Problem
Only the lines from the line containing "(737.83 s to 738.63 s)" to the end of the entries should be repeated, exactly as they appear.

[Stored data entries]
═══

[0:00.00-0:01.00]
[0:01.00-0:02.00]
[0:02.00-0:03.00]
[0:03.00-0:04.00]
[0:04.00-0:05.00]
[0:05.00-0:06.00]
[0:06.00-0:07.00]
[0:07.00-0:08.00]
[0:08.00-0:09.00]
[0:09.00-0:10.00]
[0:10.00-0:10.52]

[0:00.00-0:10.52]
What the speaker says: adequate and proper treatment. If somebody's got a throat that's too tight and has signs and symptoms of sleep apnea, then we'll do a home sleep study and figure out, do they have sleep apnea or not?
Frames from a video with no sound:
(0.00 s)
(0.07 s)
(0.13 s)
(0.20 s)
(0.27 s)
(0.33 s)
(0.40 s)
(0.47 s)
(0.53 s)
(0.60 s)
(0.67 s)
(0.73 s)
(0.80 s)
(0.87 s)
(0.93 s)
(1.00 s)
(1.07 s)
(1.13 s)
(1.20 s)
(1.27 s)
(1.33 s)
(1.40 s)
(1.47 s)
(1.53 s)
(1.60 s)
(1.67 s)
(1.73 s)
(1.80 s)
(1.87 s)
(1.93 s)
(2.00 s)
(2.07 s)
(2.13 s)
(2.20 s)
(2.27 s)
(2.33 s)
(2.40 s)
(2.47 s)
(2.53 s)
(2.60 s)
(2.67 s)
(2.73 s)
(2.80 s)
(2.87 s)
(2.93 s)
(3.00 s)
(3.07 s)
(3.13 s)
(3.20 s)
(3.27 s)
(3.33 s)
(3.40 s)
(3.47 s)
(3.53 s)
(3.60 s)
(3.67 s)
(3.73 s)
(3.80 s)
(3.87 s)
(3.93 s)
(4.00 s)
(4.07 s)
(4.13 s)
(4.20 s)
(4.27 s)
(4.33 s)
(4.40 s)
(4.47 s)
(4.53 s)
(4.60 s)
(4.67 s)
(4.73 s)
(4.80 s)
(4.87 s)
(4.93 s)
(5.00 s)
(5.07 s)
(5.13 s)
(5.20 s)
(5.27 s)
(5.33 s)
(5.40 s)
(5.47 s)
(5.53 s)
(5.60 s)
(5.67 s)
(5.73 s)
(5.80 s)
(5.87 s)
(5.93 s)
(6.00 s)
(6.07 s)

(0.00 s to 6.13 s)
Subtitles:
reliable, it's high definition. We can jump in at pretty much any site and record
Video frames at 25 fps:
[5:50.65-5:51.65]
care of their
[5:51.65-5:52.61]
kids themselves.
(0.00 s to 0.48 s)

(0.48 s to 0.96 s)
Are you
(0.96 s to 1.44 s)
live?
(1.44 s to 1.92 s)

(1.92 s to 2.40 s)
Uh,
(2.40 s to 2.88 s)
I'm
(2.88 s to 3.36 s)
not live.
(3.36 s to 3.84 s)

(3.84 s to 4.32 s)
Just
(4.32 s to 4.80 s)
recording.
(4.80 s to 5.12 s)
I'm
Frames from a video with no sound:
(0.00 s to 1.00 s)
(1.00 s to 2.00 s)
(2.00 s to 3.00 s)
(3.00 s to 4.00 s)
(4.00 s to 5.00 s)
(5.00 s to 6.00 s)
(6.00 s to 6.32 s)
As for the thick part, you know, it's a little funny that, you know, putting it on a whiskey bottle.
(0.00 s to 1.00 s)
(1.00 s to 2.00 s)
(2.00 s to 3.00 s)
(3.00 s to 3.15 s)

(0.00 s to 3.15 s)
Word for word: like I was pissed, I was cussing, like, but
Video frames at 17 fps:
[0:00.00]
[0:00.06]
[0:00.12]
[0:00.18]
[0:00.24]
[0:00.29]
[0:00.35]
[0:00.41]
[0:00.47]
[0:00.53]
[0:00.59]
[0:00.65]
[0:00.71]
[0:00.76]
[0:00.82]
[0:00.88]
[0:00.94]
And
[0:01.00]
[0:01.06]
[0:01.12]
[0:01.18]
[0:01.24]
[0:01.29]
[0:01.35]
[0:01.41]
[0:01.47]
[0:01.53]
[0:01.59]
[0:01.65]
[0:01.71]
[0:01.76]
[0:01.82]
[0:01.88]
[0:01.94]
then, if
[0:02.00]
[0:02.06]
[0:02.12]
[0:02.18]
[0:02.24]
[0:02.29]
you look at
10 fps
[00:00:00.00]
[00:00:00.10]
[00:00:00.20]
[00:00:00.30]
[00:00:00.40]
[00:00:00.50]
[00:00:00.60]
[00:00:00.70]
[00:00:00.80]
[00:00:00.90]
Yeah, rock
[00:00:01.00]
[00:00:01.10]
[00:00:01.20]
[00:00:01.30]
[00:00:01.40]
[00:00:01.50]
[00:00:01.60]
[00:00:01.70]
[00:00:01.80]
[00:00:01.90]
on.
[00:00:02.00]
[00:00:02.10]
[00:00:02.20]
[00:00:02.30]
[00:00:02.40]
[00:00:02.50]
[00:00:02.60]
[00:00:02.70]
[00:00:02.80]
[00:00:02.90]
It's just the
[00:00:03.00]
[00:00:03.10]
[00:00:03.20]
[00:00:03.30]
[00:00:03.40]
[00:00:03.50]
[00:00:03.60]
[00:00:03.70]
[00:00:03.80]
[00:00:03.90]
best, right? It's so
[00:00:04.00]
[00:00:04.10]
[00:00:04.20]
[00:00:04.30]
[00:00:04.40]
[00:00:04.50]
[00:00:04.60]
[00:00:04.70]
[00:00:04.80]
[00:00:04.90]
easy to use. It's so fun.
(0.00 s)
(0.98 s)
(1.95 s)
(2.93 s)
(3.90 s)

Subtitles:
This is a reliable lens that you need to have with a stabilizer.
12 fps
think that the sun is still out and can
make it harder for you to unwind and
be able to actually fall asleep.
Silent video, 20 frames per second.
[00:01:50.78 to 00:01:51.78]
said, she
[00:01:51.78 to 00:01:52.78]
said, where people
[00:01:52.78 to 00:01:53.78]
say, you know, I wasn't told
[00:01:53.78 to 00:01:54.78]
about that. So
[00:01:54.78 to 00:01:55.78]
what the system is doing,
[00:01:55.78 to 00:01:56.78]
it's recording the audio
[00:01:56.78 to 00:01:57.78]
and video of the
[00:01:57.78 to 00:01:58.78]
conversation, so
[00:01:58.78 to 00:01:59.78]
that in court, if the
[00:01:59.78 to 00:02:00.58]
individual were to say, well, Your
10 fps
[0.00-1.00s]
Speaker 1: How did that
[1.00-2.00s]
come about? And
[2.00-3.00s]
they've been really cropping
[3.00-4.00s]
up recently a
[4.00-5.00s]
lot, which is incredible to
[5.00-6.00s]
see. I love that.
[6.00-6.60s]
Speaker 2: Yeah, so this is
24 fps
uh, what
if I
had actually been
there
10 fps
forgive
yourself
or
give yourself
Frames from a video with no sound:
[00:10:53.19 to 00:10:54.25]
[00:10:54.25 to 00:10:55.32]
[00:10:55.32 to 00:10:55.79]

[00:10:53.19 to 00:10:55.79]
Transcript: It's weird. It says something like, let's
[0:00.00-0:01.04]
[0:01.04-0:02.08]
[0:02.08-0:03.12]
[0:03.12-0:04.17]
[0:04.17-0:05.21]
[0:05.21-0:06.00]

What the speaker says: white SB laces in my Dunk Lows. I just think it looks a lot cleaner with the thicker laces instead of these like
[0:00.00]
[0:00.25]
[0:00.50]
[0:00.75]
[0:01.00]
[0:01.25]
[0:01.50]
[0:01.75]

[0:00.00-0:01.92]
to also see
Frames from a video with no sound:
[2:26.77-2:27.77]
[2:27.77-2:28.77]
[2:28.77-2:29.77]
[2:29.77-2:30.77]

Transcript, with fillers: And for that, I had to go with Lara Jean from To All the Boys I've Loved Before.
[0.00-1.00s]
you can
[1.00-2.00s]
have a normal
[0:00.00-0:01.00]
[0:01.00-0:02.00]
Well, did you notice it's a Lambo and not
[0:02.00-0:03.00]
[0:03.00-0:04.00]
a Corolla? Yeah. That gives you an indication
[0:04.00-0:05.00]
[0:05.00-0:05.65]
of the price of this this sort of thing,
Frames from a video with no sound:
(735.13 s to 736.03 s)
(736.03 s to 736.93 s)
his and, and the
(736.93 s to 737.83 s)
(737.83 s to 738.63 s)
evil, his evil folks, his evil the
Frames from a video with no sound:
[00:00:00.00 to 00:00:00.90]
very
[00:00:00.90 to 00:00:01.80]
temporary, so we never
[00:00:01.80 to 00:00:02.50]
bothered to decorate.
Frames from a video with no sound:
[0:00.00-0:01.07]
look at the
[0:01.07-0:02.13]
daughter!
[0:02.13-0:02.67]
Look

═══

Exercise response
(737.83 s to 738.63 s)
evil, his evil folks, his evil the
Frames from a video with no sound:
[00:00:00.00 to 00:00:00.90]
very
[00:00:00.90 to 00:00:01.80]
temporary, so we never
[00:00:01.80 to 00:00:02.50]
bothered to decorate.
Frames from a video with no sound:
[0:00.00-0:01.07]
look at the
[0:01.07-0:02.13]
daughter!
[0:02.13-0:02.67]
Look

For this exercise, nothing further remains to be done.